For the more than 1.2 million colorectal cancer survivors living in the United States, identifying factors that might help them live longer after their diagnosis is an important public health priority. Of particular interest are modifiable lifestyle behaviors, such as diet or physical activity, which can be performed outside a clinical setting. Aspirin use has previously been suggested to improve survival, but the long-term impact was unknown. In a recent issue of the Journal of Clinical Oncology, Ms. Xinwei Hua and Dr. Polly Newcomb and colleagues in the Public Health Sciences Division report that regular use of aspirin was associated with improved survival among long-term colorectal cancer survivors with particular tumor mutations.
To evaluate this relationship, the authors utilized data from the Colon Cancer Family Registry (CCFR), an international consortium of population-based studies in the United States, Canada, and Australia.
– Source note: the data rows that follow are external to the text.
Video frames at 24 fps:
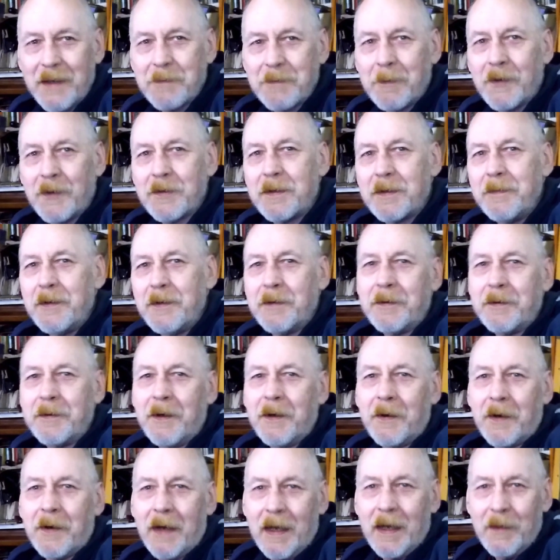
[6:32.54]
most of you
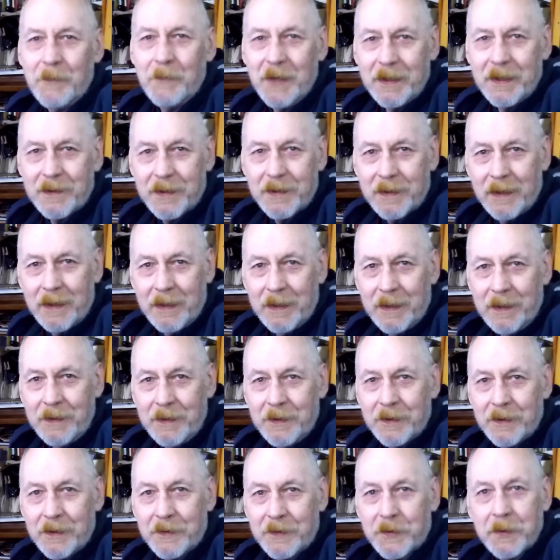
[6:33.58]
know, I've been studying
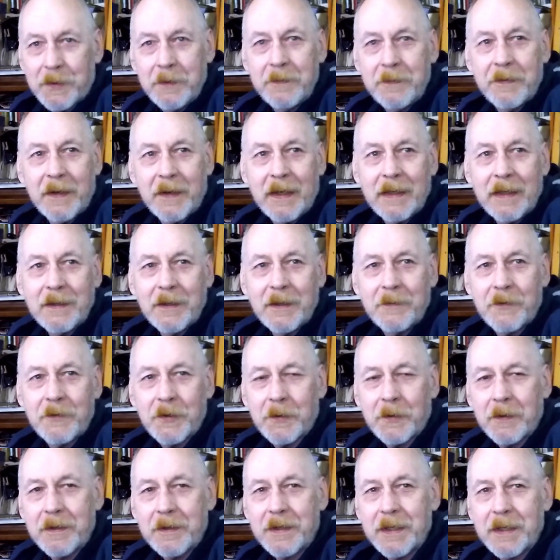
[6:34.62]
the true fight of
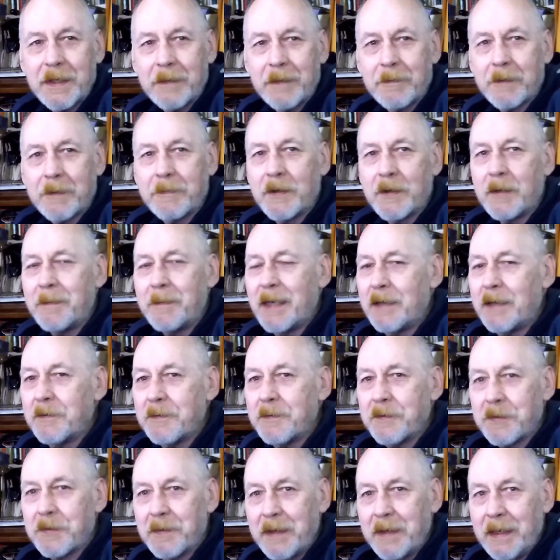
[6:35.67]
George Silver for about
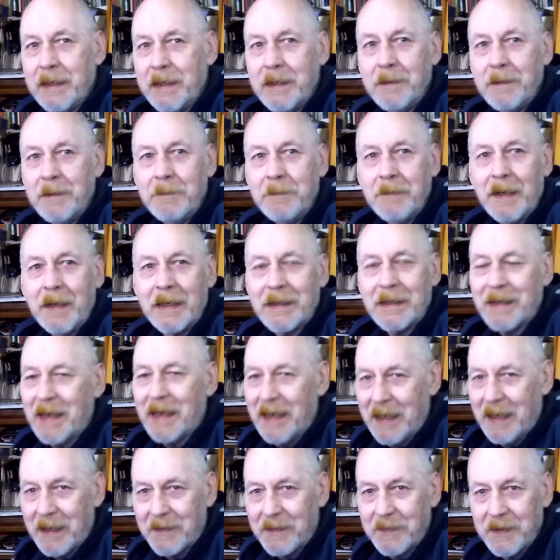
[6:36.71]

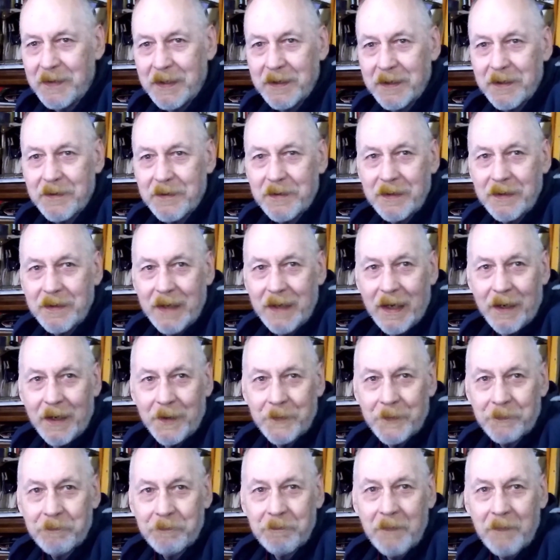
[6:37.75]
3.5 years now.
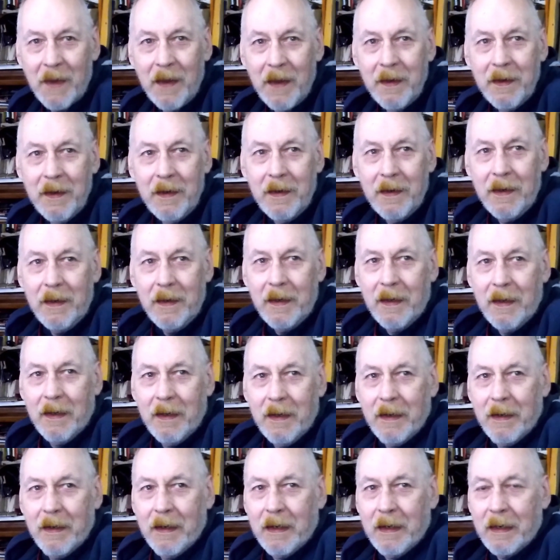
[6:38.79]

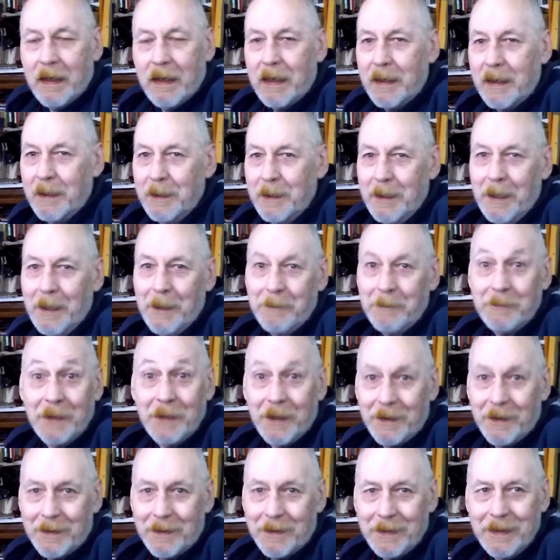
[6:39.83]
I am
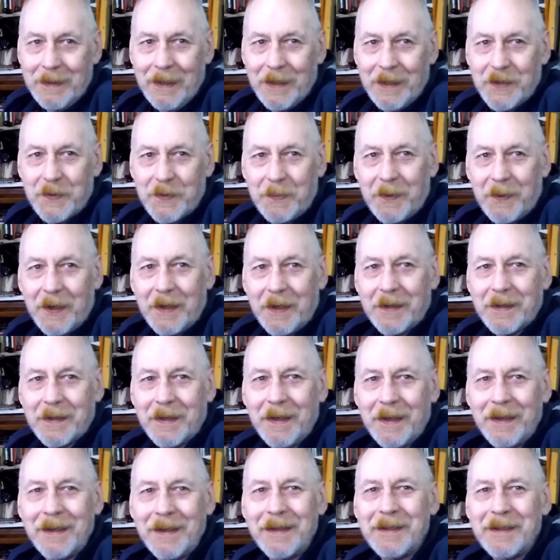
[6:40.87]
not an expert.
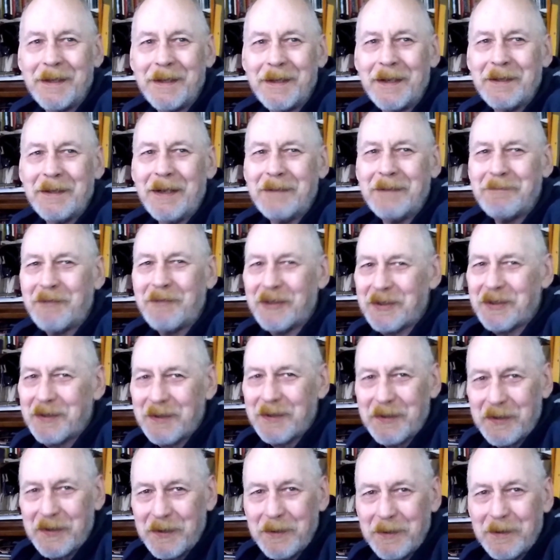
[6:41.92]
I'm just a
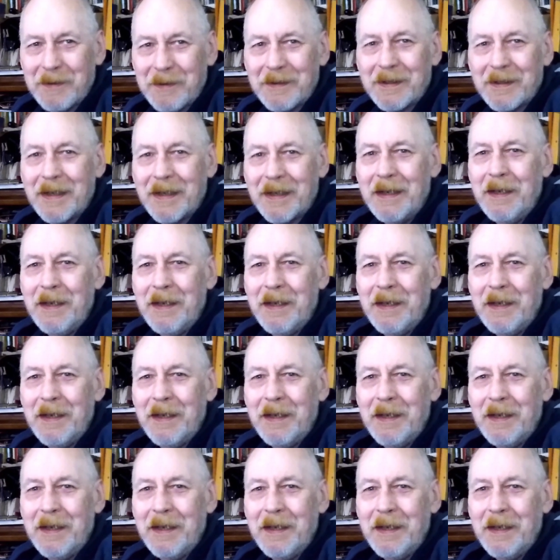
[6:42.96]
student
Patients diagnosed with colorectal cancer between 1997 and 2008 were identified from population-based cancer registries and asked to participate. Participants completed baseline questionnaires about various lifestyle factors before diagnosis, and then again five years after their diagnosis. These questionnaires measured the use, duration, and dose of both aspirin and other non-steroidal anti-inflammatory drugs (NSAIDs). As such, participants were classified as either continuing, discontinuing, starting, or never using these medications.
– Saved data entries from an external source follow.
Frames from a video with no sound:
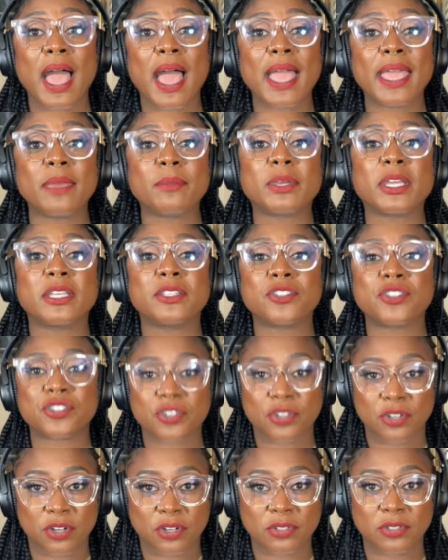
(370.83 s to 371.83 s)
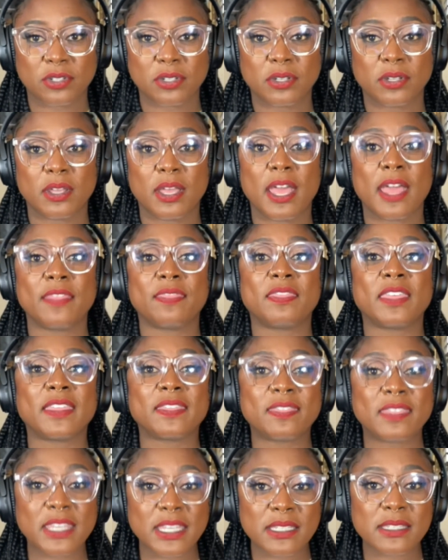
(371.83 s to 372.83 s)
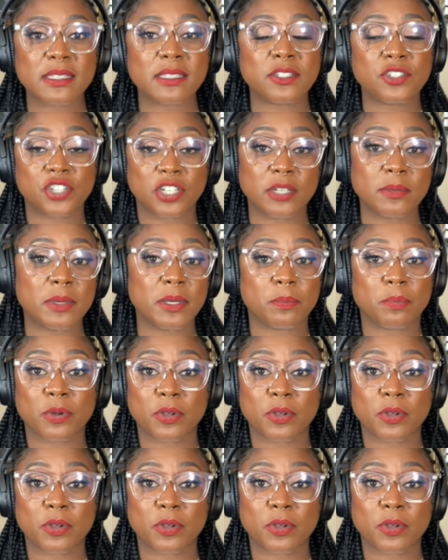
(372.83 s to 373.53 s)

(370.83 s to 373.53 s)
I am concerned that these legitimate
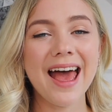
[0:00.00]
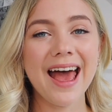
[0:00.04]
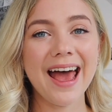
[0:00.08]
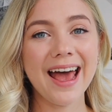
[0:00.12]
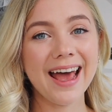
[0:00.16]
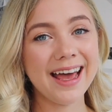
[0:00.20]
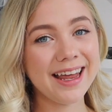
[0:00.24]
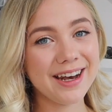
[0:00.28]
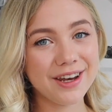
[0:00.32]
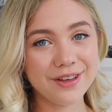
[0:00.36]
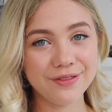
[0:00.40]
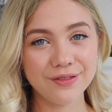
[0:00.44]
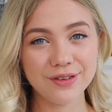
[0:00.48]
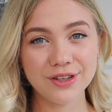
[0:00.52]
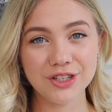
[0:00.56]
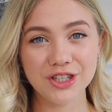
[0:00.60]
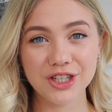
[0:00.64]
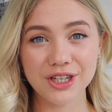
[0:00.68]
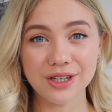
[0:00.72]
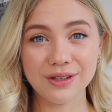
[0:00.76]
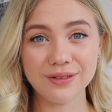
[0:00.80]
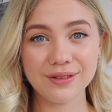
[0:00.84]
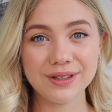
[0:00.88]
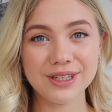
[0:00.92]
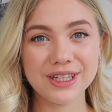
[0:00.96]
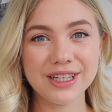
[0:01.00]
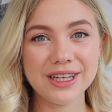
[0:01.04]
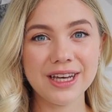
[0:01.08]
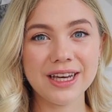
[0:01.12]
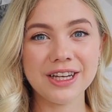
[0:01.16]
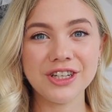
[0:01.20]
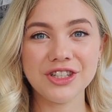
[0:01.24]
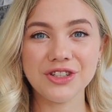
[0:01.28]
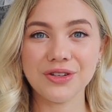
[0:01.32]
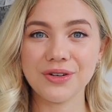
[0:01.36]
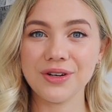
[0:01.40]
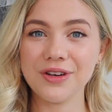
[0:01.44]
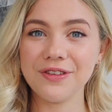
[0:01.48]
And if you generally
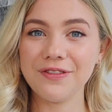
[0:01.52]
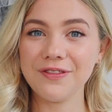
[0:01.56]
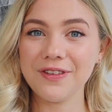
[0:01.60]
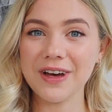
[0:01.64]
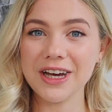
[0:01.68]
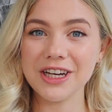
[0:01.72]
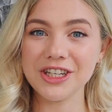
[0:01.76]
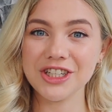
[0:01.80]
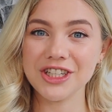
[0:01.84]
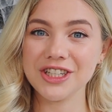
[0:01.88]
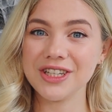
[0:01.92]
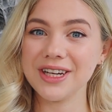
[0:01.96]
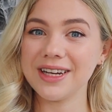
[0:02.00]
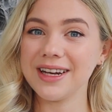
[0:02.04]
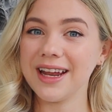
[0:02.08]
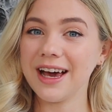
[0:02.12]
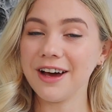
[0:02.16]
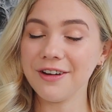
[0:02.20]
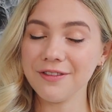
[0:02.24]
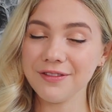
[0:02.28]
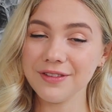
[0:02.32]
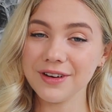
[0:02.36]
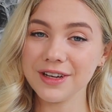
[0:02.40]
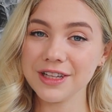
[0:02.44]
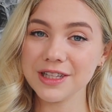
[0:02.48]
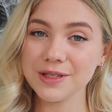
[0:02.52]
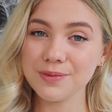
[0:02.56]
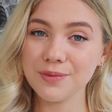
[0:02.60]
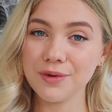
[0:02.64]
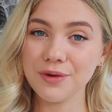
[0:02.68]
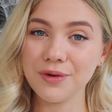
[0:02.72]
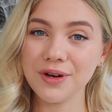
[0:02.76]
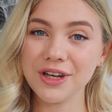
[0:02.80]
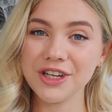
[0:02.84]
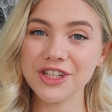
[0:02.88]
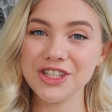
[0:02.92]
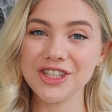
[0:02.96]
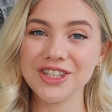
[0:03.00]
enjoy fashion and outfit
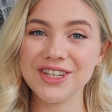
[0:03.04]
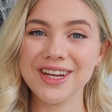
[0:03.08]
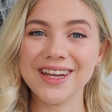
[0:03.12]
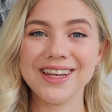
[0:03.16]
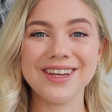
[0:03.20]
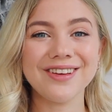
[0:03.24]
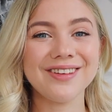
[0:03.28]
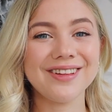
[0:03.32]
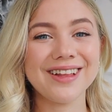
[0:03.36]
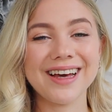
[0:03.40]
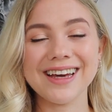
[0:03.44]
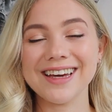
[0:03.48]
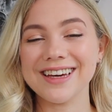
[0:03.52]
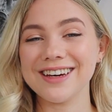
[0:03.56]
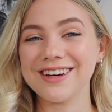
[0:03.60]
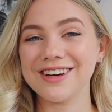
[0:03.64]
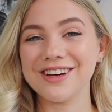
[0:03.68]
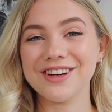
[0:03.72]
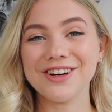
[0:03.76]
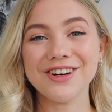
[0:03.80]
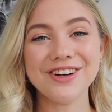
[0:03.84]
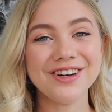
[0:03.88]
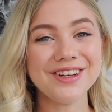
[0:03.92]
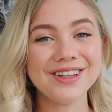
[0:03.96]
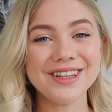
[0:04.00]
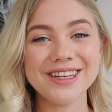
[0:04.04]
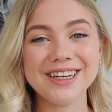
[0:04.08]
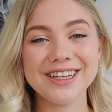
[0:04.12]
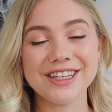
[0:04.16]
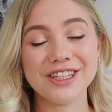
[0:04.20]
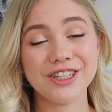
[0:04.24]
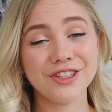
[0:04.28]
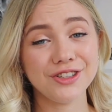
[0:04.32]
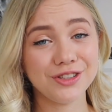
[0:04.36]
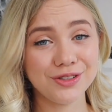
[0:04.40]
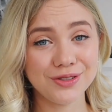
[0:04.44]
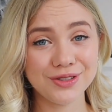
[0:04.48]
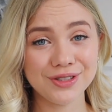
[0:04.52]
inspiration and you like a girly and
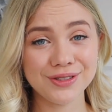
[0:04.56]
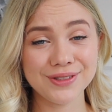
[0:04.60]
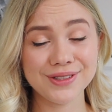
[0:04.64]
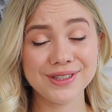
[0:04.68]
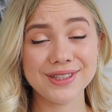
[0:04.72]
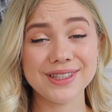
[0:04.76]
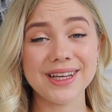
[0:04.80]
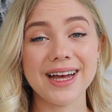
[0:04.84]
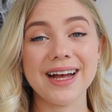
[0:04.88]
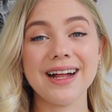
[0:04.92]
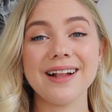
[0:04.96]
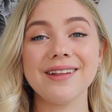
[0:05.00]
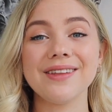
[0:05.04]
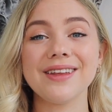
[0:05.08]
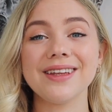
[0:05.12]
neutral style,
To explore this relationship in greater depth, the authors tested archived tumor tissue for several molecular characteristics: microsatellite instability status (MSI), mutations in the BRAF or KRAS genes, and the CpG island methylator phenotype (CIMP). Participants were followed over time to evaluate how different patterns of aspirin use were associated with colorectal cancer survival, with a median 10.8 years of follow-up after diagnosis. Delayed-entry Cox proportional hazards regression models were evaluated for both overall and colorectal cancer-specific survival, as well as subgroup analyses including tumor characteristics. Said senior author Dr. Newcomb, “several other studies have shown an association between NSAIDs and preventing CRC, but this is the first to look so thoroughly at how timing of NSAID use relative to diagnosis and tumor type could make a big difference in survival.”
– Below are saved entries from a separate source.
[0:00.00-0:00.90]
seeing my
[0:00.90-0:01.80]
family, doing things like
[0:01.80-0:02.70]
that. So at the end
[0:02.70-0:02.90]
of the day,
Overall, regular use of any NSAIDs after colorectal cancer diagnosis was associated with 24% higher overall survival. In sensitivity analyses comparing tumor characteristics, this association between post-diagnostic NSAID use and overall survival depended on KRAS status (p-interaction = 0.02). The association was stronger in those without mutations in the KRAS gene (hazard ratio = 0.64), but was no longer statistically significant in those with KRAS-mutant tumors. For colorectal cancer-specific survival, regular users of aspirin alone had 56% higher survival compared to nonusers. For both overall and colorectal cancer survival, longer duration of aspirin-only or any-NSAID use was associated with better survival.
The authors also evaluated patterns of use over time. Compared to never-users, participants who started using NSAIDs after their diagnosis experienced significantly better overall survival (hazard ratio = 0.71) and colorectal cancer survival (hazard ratio = 0.39). Continuous aspirin-only users also had improved colorectal cancer survival versus never users, though this did not reach statistical significance.
Together, these results suggest that starting to take NSAIDs after a colorectal cancer diagnosis may help improve long-term survival for some patients with particular tumor characteristics. Lead author Hua, a doctoral student in the Department of Epidemiology at the University of Washington, reports she is enthusiastic about continuing this work: “We are just beginning to understand the biology underpinning NSAID use on the tumor’s molecular pathways, and it’s very exciting.” Future research will focus on further evaluating the best timing, dose, and duration of use, and further characterizing which patient subgroups would best benefit from taking NSAIDs.
Also contributing to this project from the Fred Hutch were Drs. Amanda Phipps, Andrea Burnett-Hartman, Scott Adams, Sheetal Hardikar, Stacey Cohen, and Jonathan Kocarnik.
Hua X, Phipps AI, Burnett-Hartman AN, Adams SV, Hardikar S, Cohen SA, Kocarnik JM, Ahnen DJ, Lindor NM, Baron JA, Newcomb PA. Timing of aspirin and other nonsteroidal anti-inflammatory drug use among patients with colorectal cancer in relation to tumor markers and survival. J Clin Oncol 2017: JCO2017723569. doi: 10.1200/JCO.2017.72.3569.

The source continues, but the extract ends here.